= Your objective =
When you copy the listing, reproduce each line as it appears and omit every image.

***

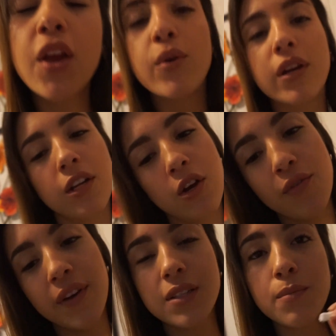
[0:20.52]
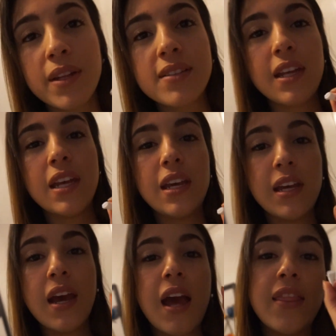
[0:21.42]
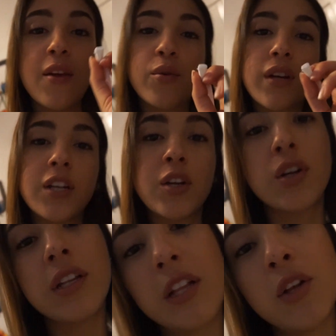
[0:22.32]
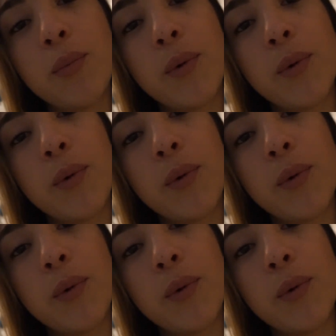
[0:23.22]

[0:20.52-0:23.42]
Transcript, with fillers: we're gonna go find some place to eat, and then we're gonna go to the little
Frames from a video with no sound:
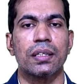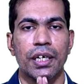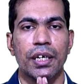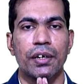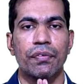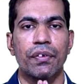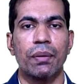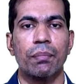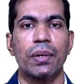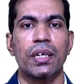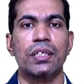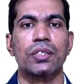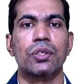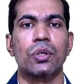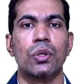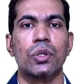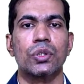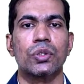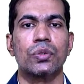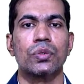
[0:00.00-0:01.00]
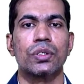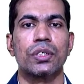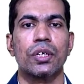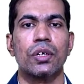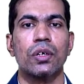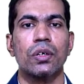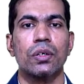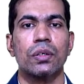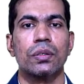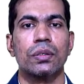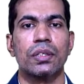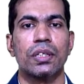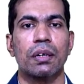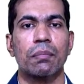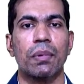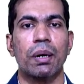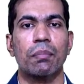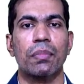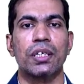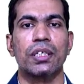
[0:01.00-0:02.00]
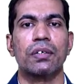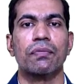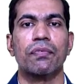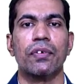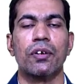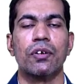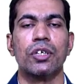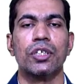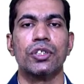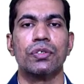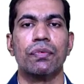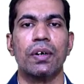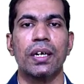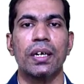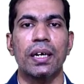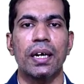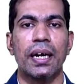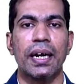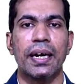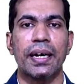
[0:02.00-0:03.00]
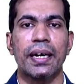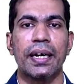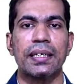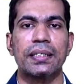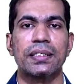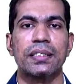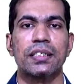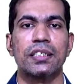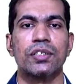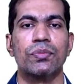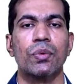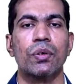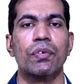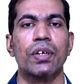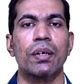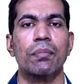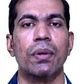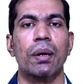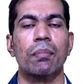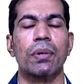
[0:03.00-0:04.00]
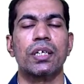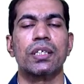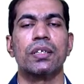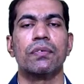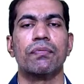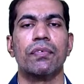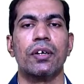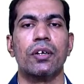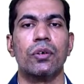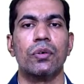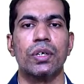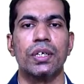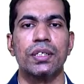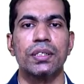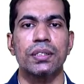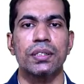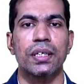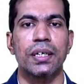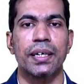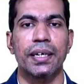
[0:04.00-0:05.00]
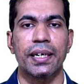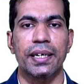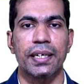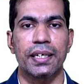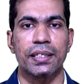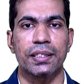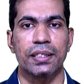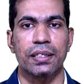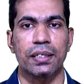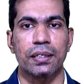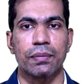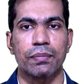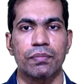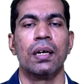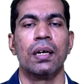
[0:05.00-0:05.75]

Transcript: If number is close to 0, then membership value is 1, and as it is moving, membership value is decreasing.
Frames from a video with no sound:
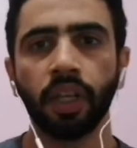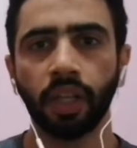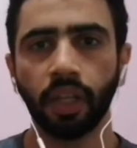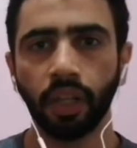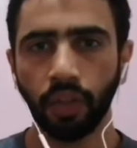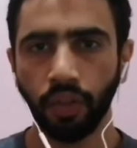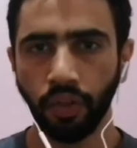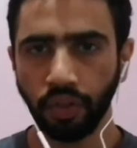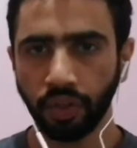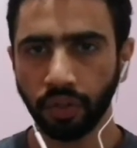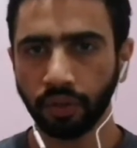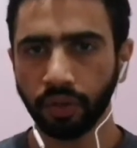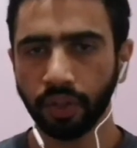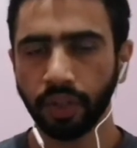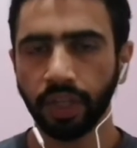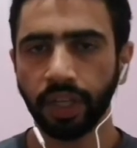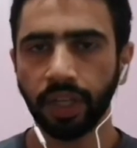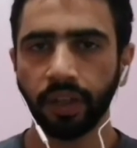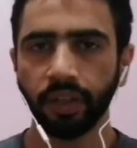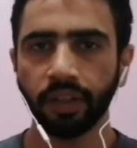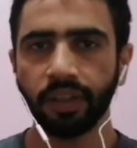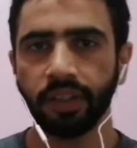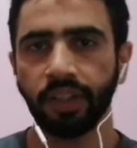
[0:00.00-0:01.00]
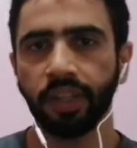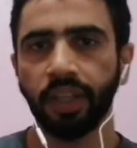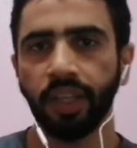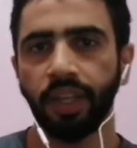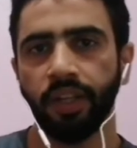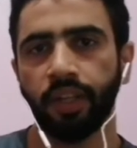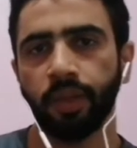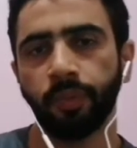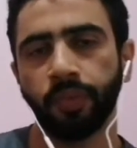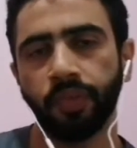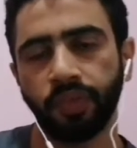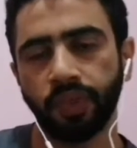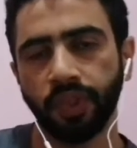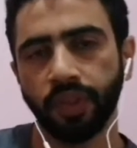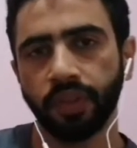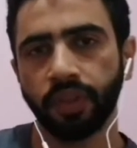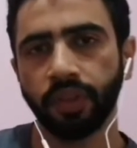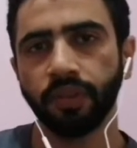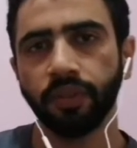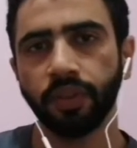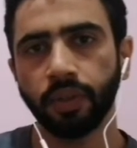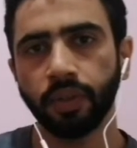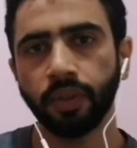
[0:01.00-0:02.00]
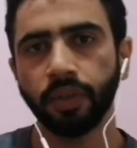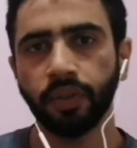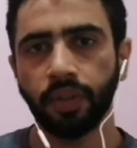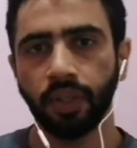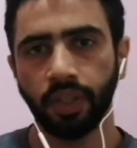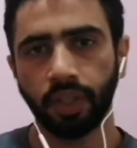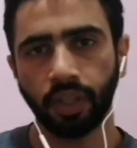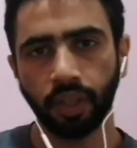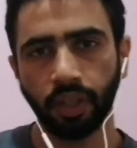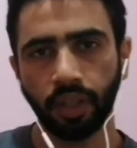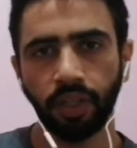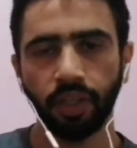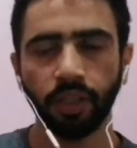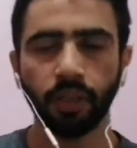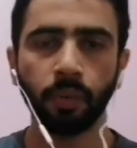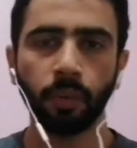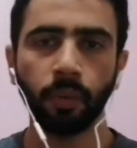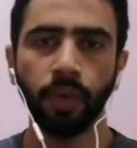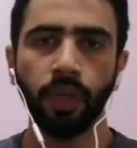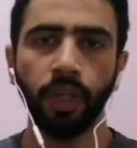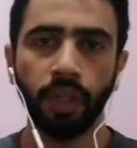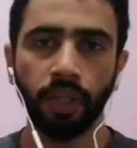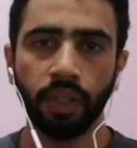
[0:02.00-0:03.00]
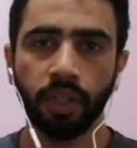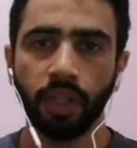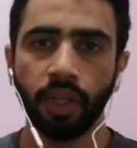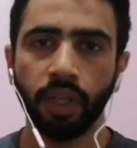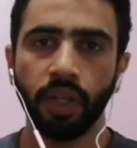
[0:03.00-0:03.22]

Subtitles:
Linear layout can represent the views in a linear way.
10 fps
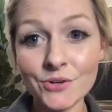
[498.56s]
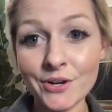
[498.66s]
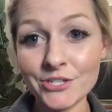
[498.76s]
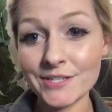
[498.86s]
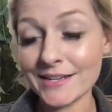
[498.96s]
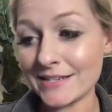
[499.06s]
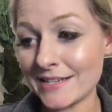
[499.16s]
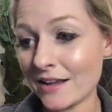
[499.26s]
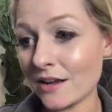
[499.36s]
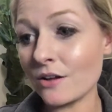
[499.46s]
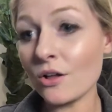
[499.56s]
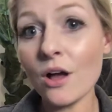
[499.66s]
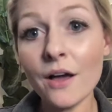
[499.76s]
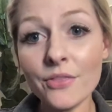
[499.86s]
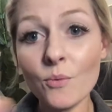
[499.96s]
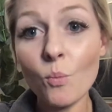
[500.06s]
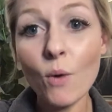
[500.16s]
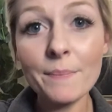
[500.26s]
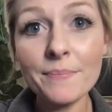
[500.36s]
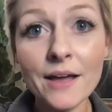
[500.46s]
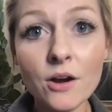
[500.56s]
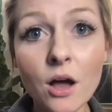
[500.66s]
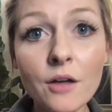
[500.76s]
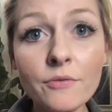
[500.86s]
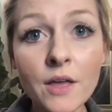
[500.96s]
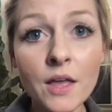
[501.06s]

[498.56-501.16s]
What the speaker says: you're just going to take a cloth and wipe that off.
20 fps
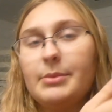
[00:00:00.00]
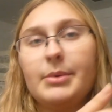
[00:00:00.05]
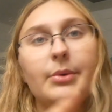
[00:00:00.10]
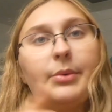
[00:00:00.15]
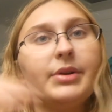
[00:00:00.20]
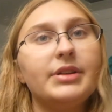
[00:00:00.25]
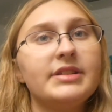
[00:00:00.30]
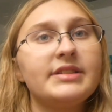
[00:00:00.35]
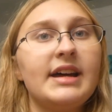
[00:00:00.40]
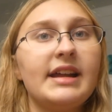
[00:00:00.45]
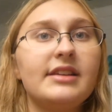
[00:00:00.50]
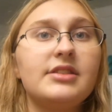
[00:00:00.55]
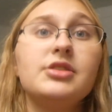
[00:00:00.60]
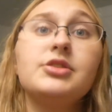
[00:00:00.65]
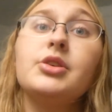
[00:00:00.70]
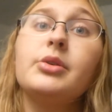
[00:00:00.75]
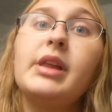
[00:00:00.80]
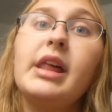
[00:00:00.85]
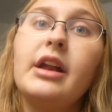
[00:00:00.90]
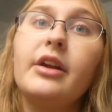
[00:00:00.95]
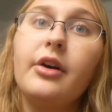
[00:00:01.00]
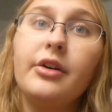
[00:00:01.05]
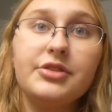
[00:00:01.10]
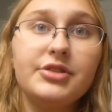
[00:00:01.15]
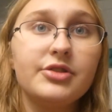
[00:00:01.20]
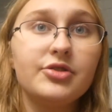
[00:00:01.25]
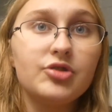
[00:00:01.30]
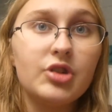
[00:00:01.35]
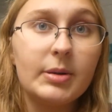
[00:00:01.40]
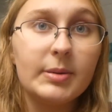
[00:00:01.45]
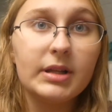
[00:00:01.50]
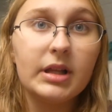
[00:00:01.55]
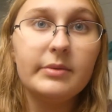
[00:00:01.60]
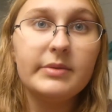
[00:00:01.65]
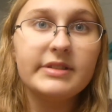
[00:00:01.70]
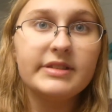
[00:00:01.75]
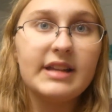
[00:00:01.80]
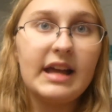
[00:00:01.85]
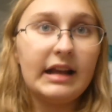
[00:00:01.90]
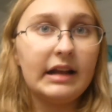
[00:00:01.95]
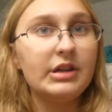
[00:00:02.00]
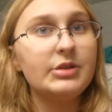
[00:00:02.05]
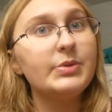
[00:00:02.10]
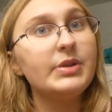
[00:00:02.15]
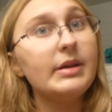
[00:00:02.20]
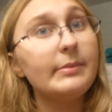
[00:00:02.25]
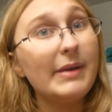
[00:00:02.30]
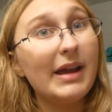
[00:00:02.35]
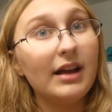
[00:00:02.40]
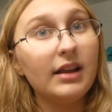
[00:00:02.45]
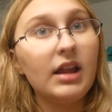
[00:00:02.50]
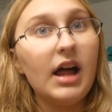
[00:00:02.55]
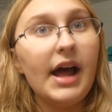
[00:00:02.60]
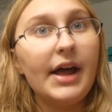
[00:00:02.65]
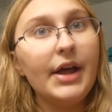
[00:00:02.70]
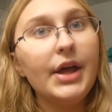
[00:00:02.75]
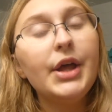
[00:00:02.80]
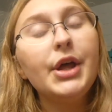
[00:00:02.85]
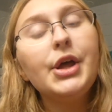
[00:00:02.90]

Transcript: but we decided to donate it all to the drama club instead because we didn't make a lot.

***

= Solved problem =
[0:20.52]
[0:21.42]
[0:22.32]
[0:23.22]

[0:20.52-0:23.42]
Transcript, with fillers: we're gonna go find some place to eat, and then we're gonna go to the little
Frames from a video with no sound:
[0:00.00-0:01.00]
[0:01.00-0:02.00]
[0:02.00-0:03.00]
[0:03.00-0:04.00]
[0:04.00-0:05.00]
[0:05.00-0:05.75]

Transcript: If number is close to 0, then membership value is 1, and as it is moving, membership value is decreasing.
Frames from a video with no sound:
[0:00.00-0:01.00]
[0:01.00-0:02.00]
[0:02.00-0:03.00]
[0:03.00-0:03.22]

Subtitles:
Linear layout can represent the views in a linear way.
10 fps
[498.56s]
[498.66s]
[498.76s]
[498.86s]
[498.96s]
[499.06s]
[499.16s]
[499.26s]
[499.36s]
[499.46s]
[499.56s]
[499.66s]
[499.76s]
[499.86s]
[499.96s]
[500.06s]
[500.16s]
[500.26s]
[500.36s]
[500.46s]
[500.56s]
[500.66s]
[500.76s]
[500.86s]
[500.96s]
[501.06s]

[498.56-501.16s]
What the speaker says: you're just going to take a cloth and wipe that off.
20 fps
[00:00:00.00]
[00:00:00.05]
[00:00:00.10]
[00:00:00.15]
[00:00:00.20]
[00:00:00.25]
[00:00:00.30]
[00:00:00.35]
[00:00:00.40]
[00:00:00.45]
[00:00:00.50]
[00:00:00.55]
[00:00:00.60]
[00:00:00.65]
[00:00:00.70]
[00:00:00.75]
[00:00:00.80]
[00:00:00.85]
[00:00:00.90]
[00:00:00.95]
[00:00:01.00]
[00:00:01.05]
[00:00:01.10]
[00:00:01.15]
[00:00:01.20]
[00:00:01.25]
[00:00:01.30]
[00:00:01.35]
[00:00:01.40]
[00:00:01.45]
[00:00:01.50]
[00:00:01.55]
[00:00:01.60]
[00:00:01.65]
[00:00:01.70]
[00:00:01.75]
[00:00:01.80]
[00:00:01.85]
[00:00:01.90]
[00:00:01.95]
[00:00:02.00]
[00:00:02.05]
[00:00:02.10]
[00:00:02.15]
[00:00:02.20]
[00:00:02.25]
[00:00:02.30]
[00:00:02.35]
[00:00:02.40]
[00:00:02.45]
[00:00:02.50]
[00:00:02.55]
[00:00:02.60]
[00:00:02.65]
[00:00:02.70]
[00:00:02.75]
[00:00:02.80]
[00:00:02.85]
[00:00:02.90]

Transcript: but we decided to donate it all to the drama club instead because we didn't make a lot.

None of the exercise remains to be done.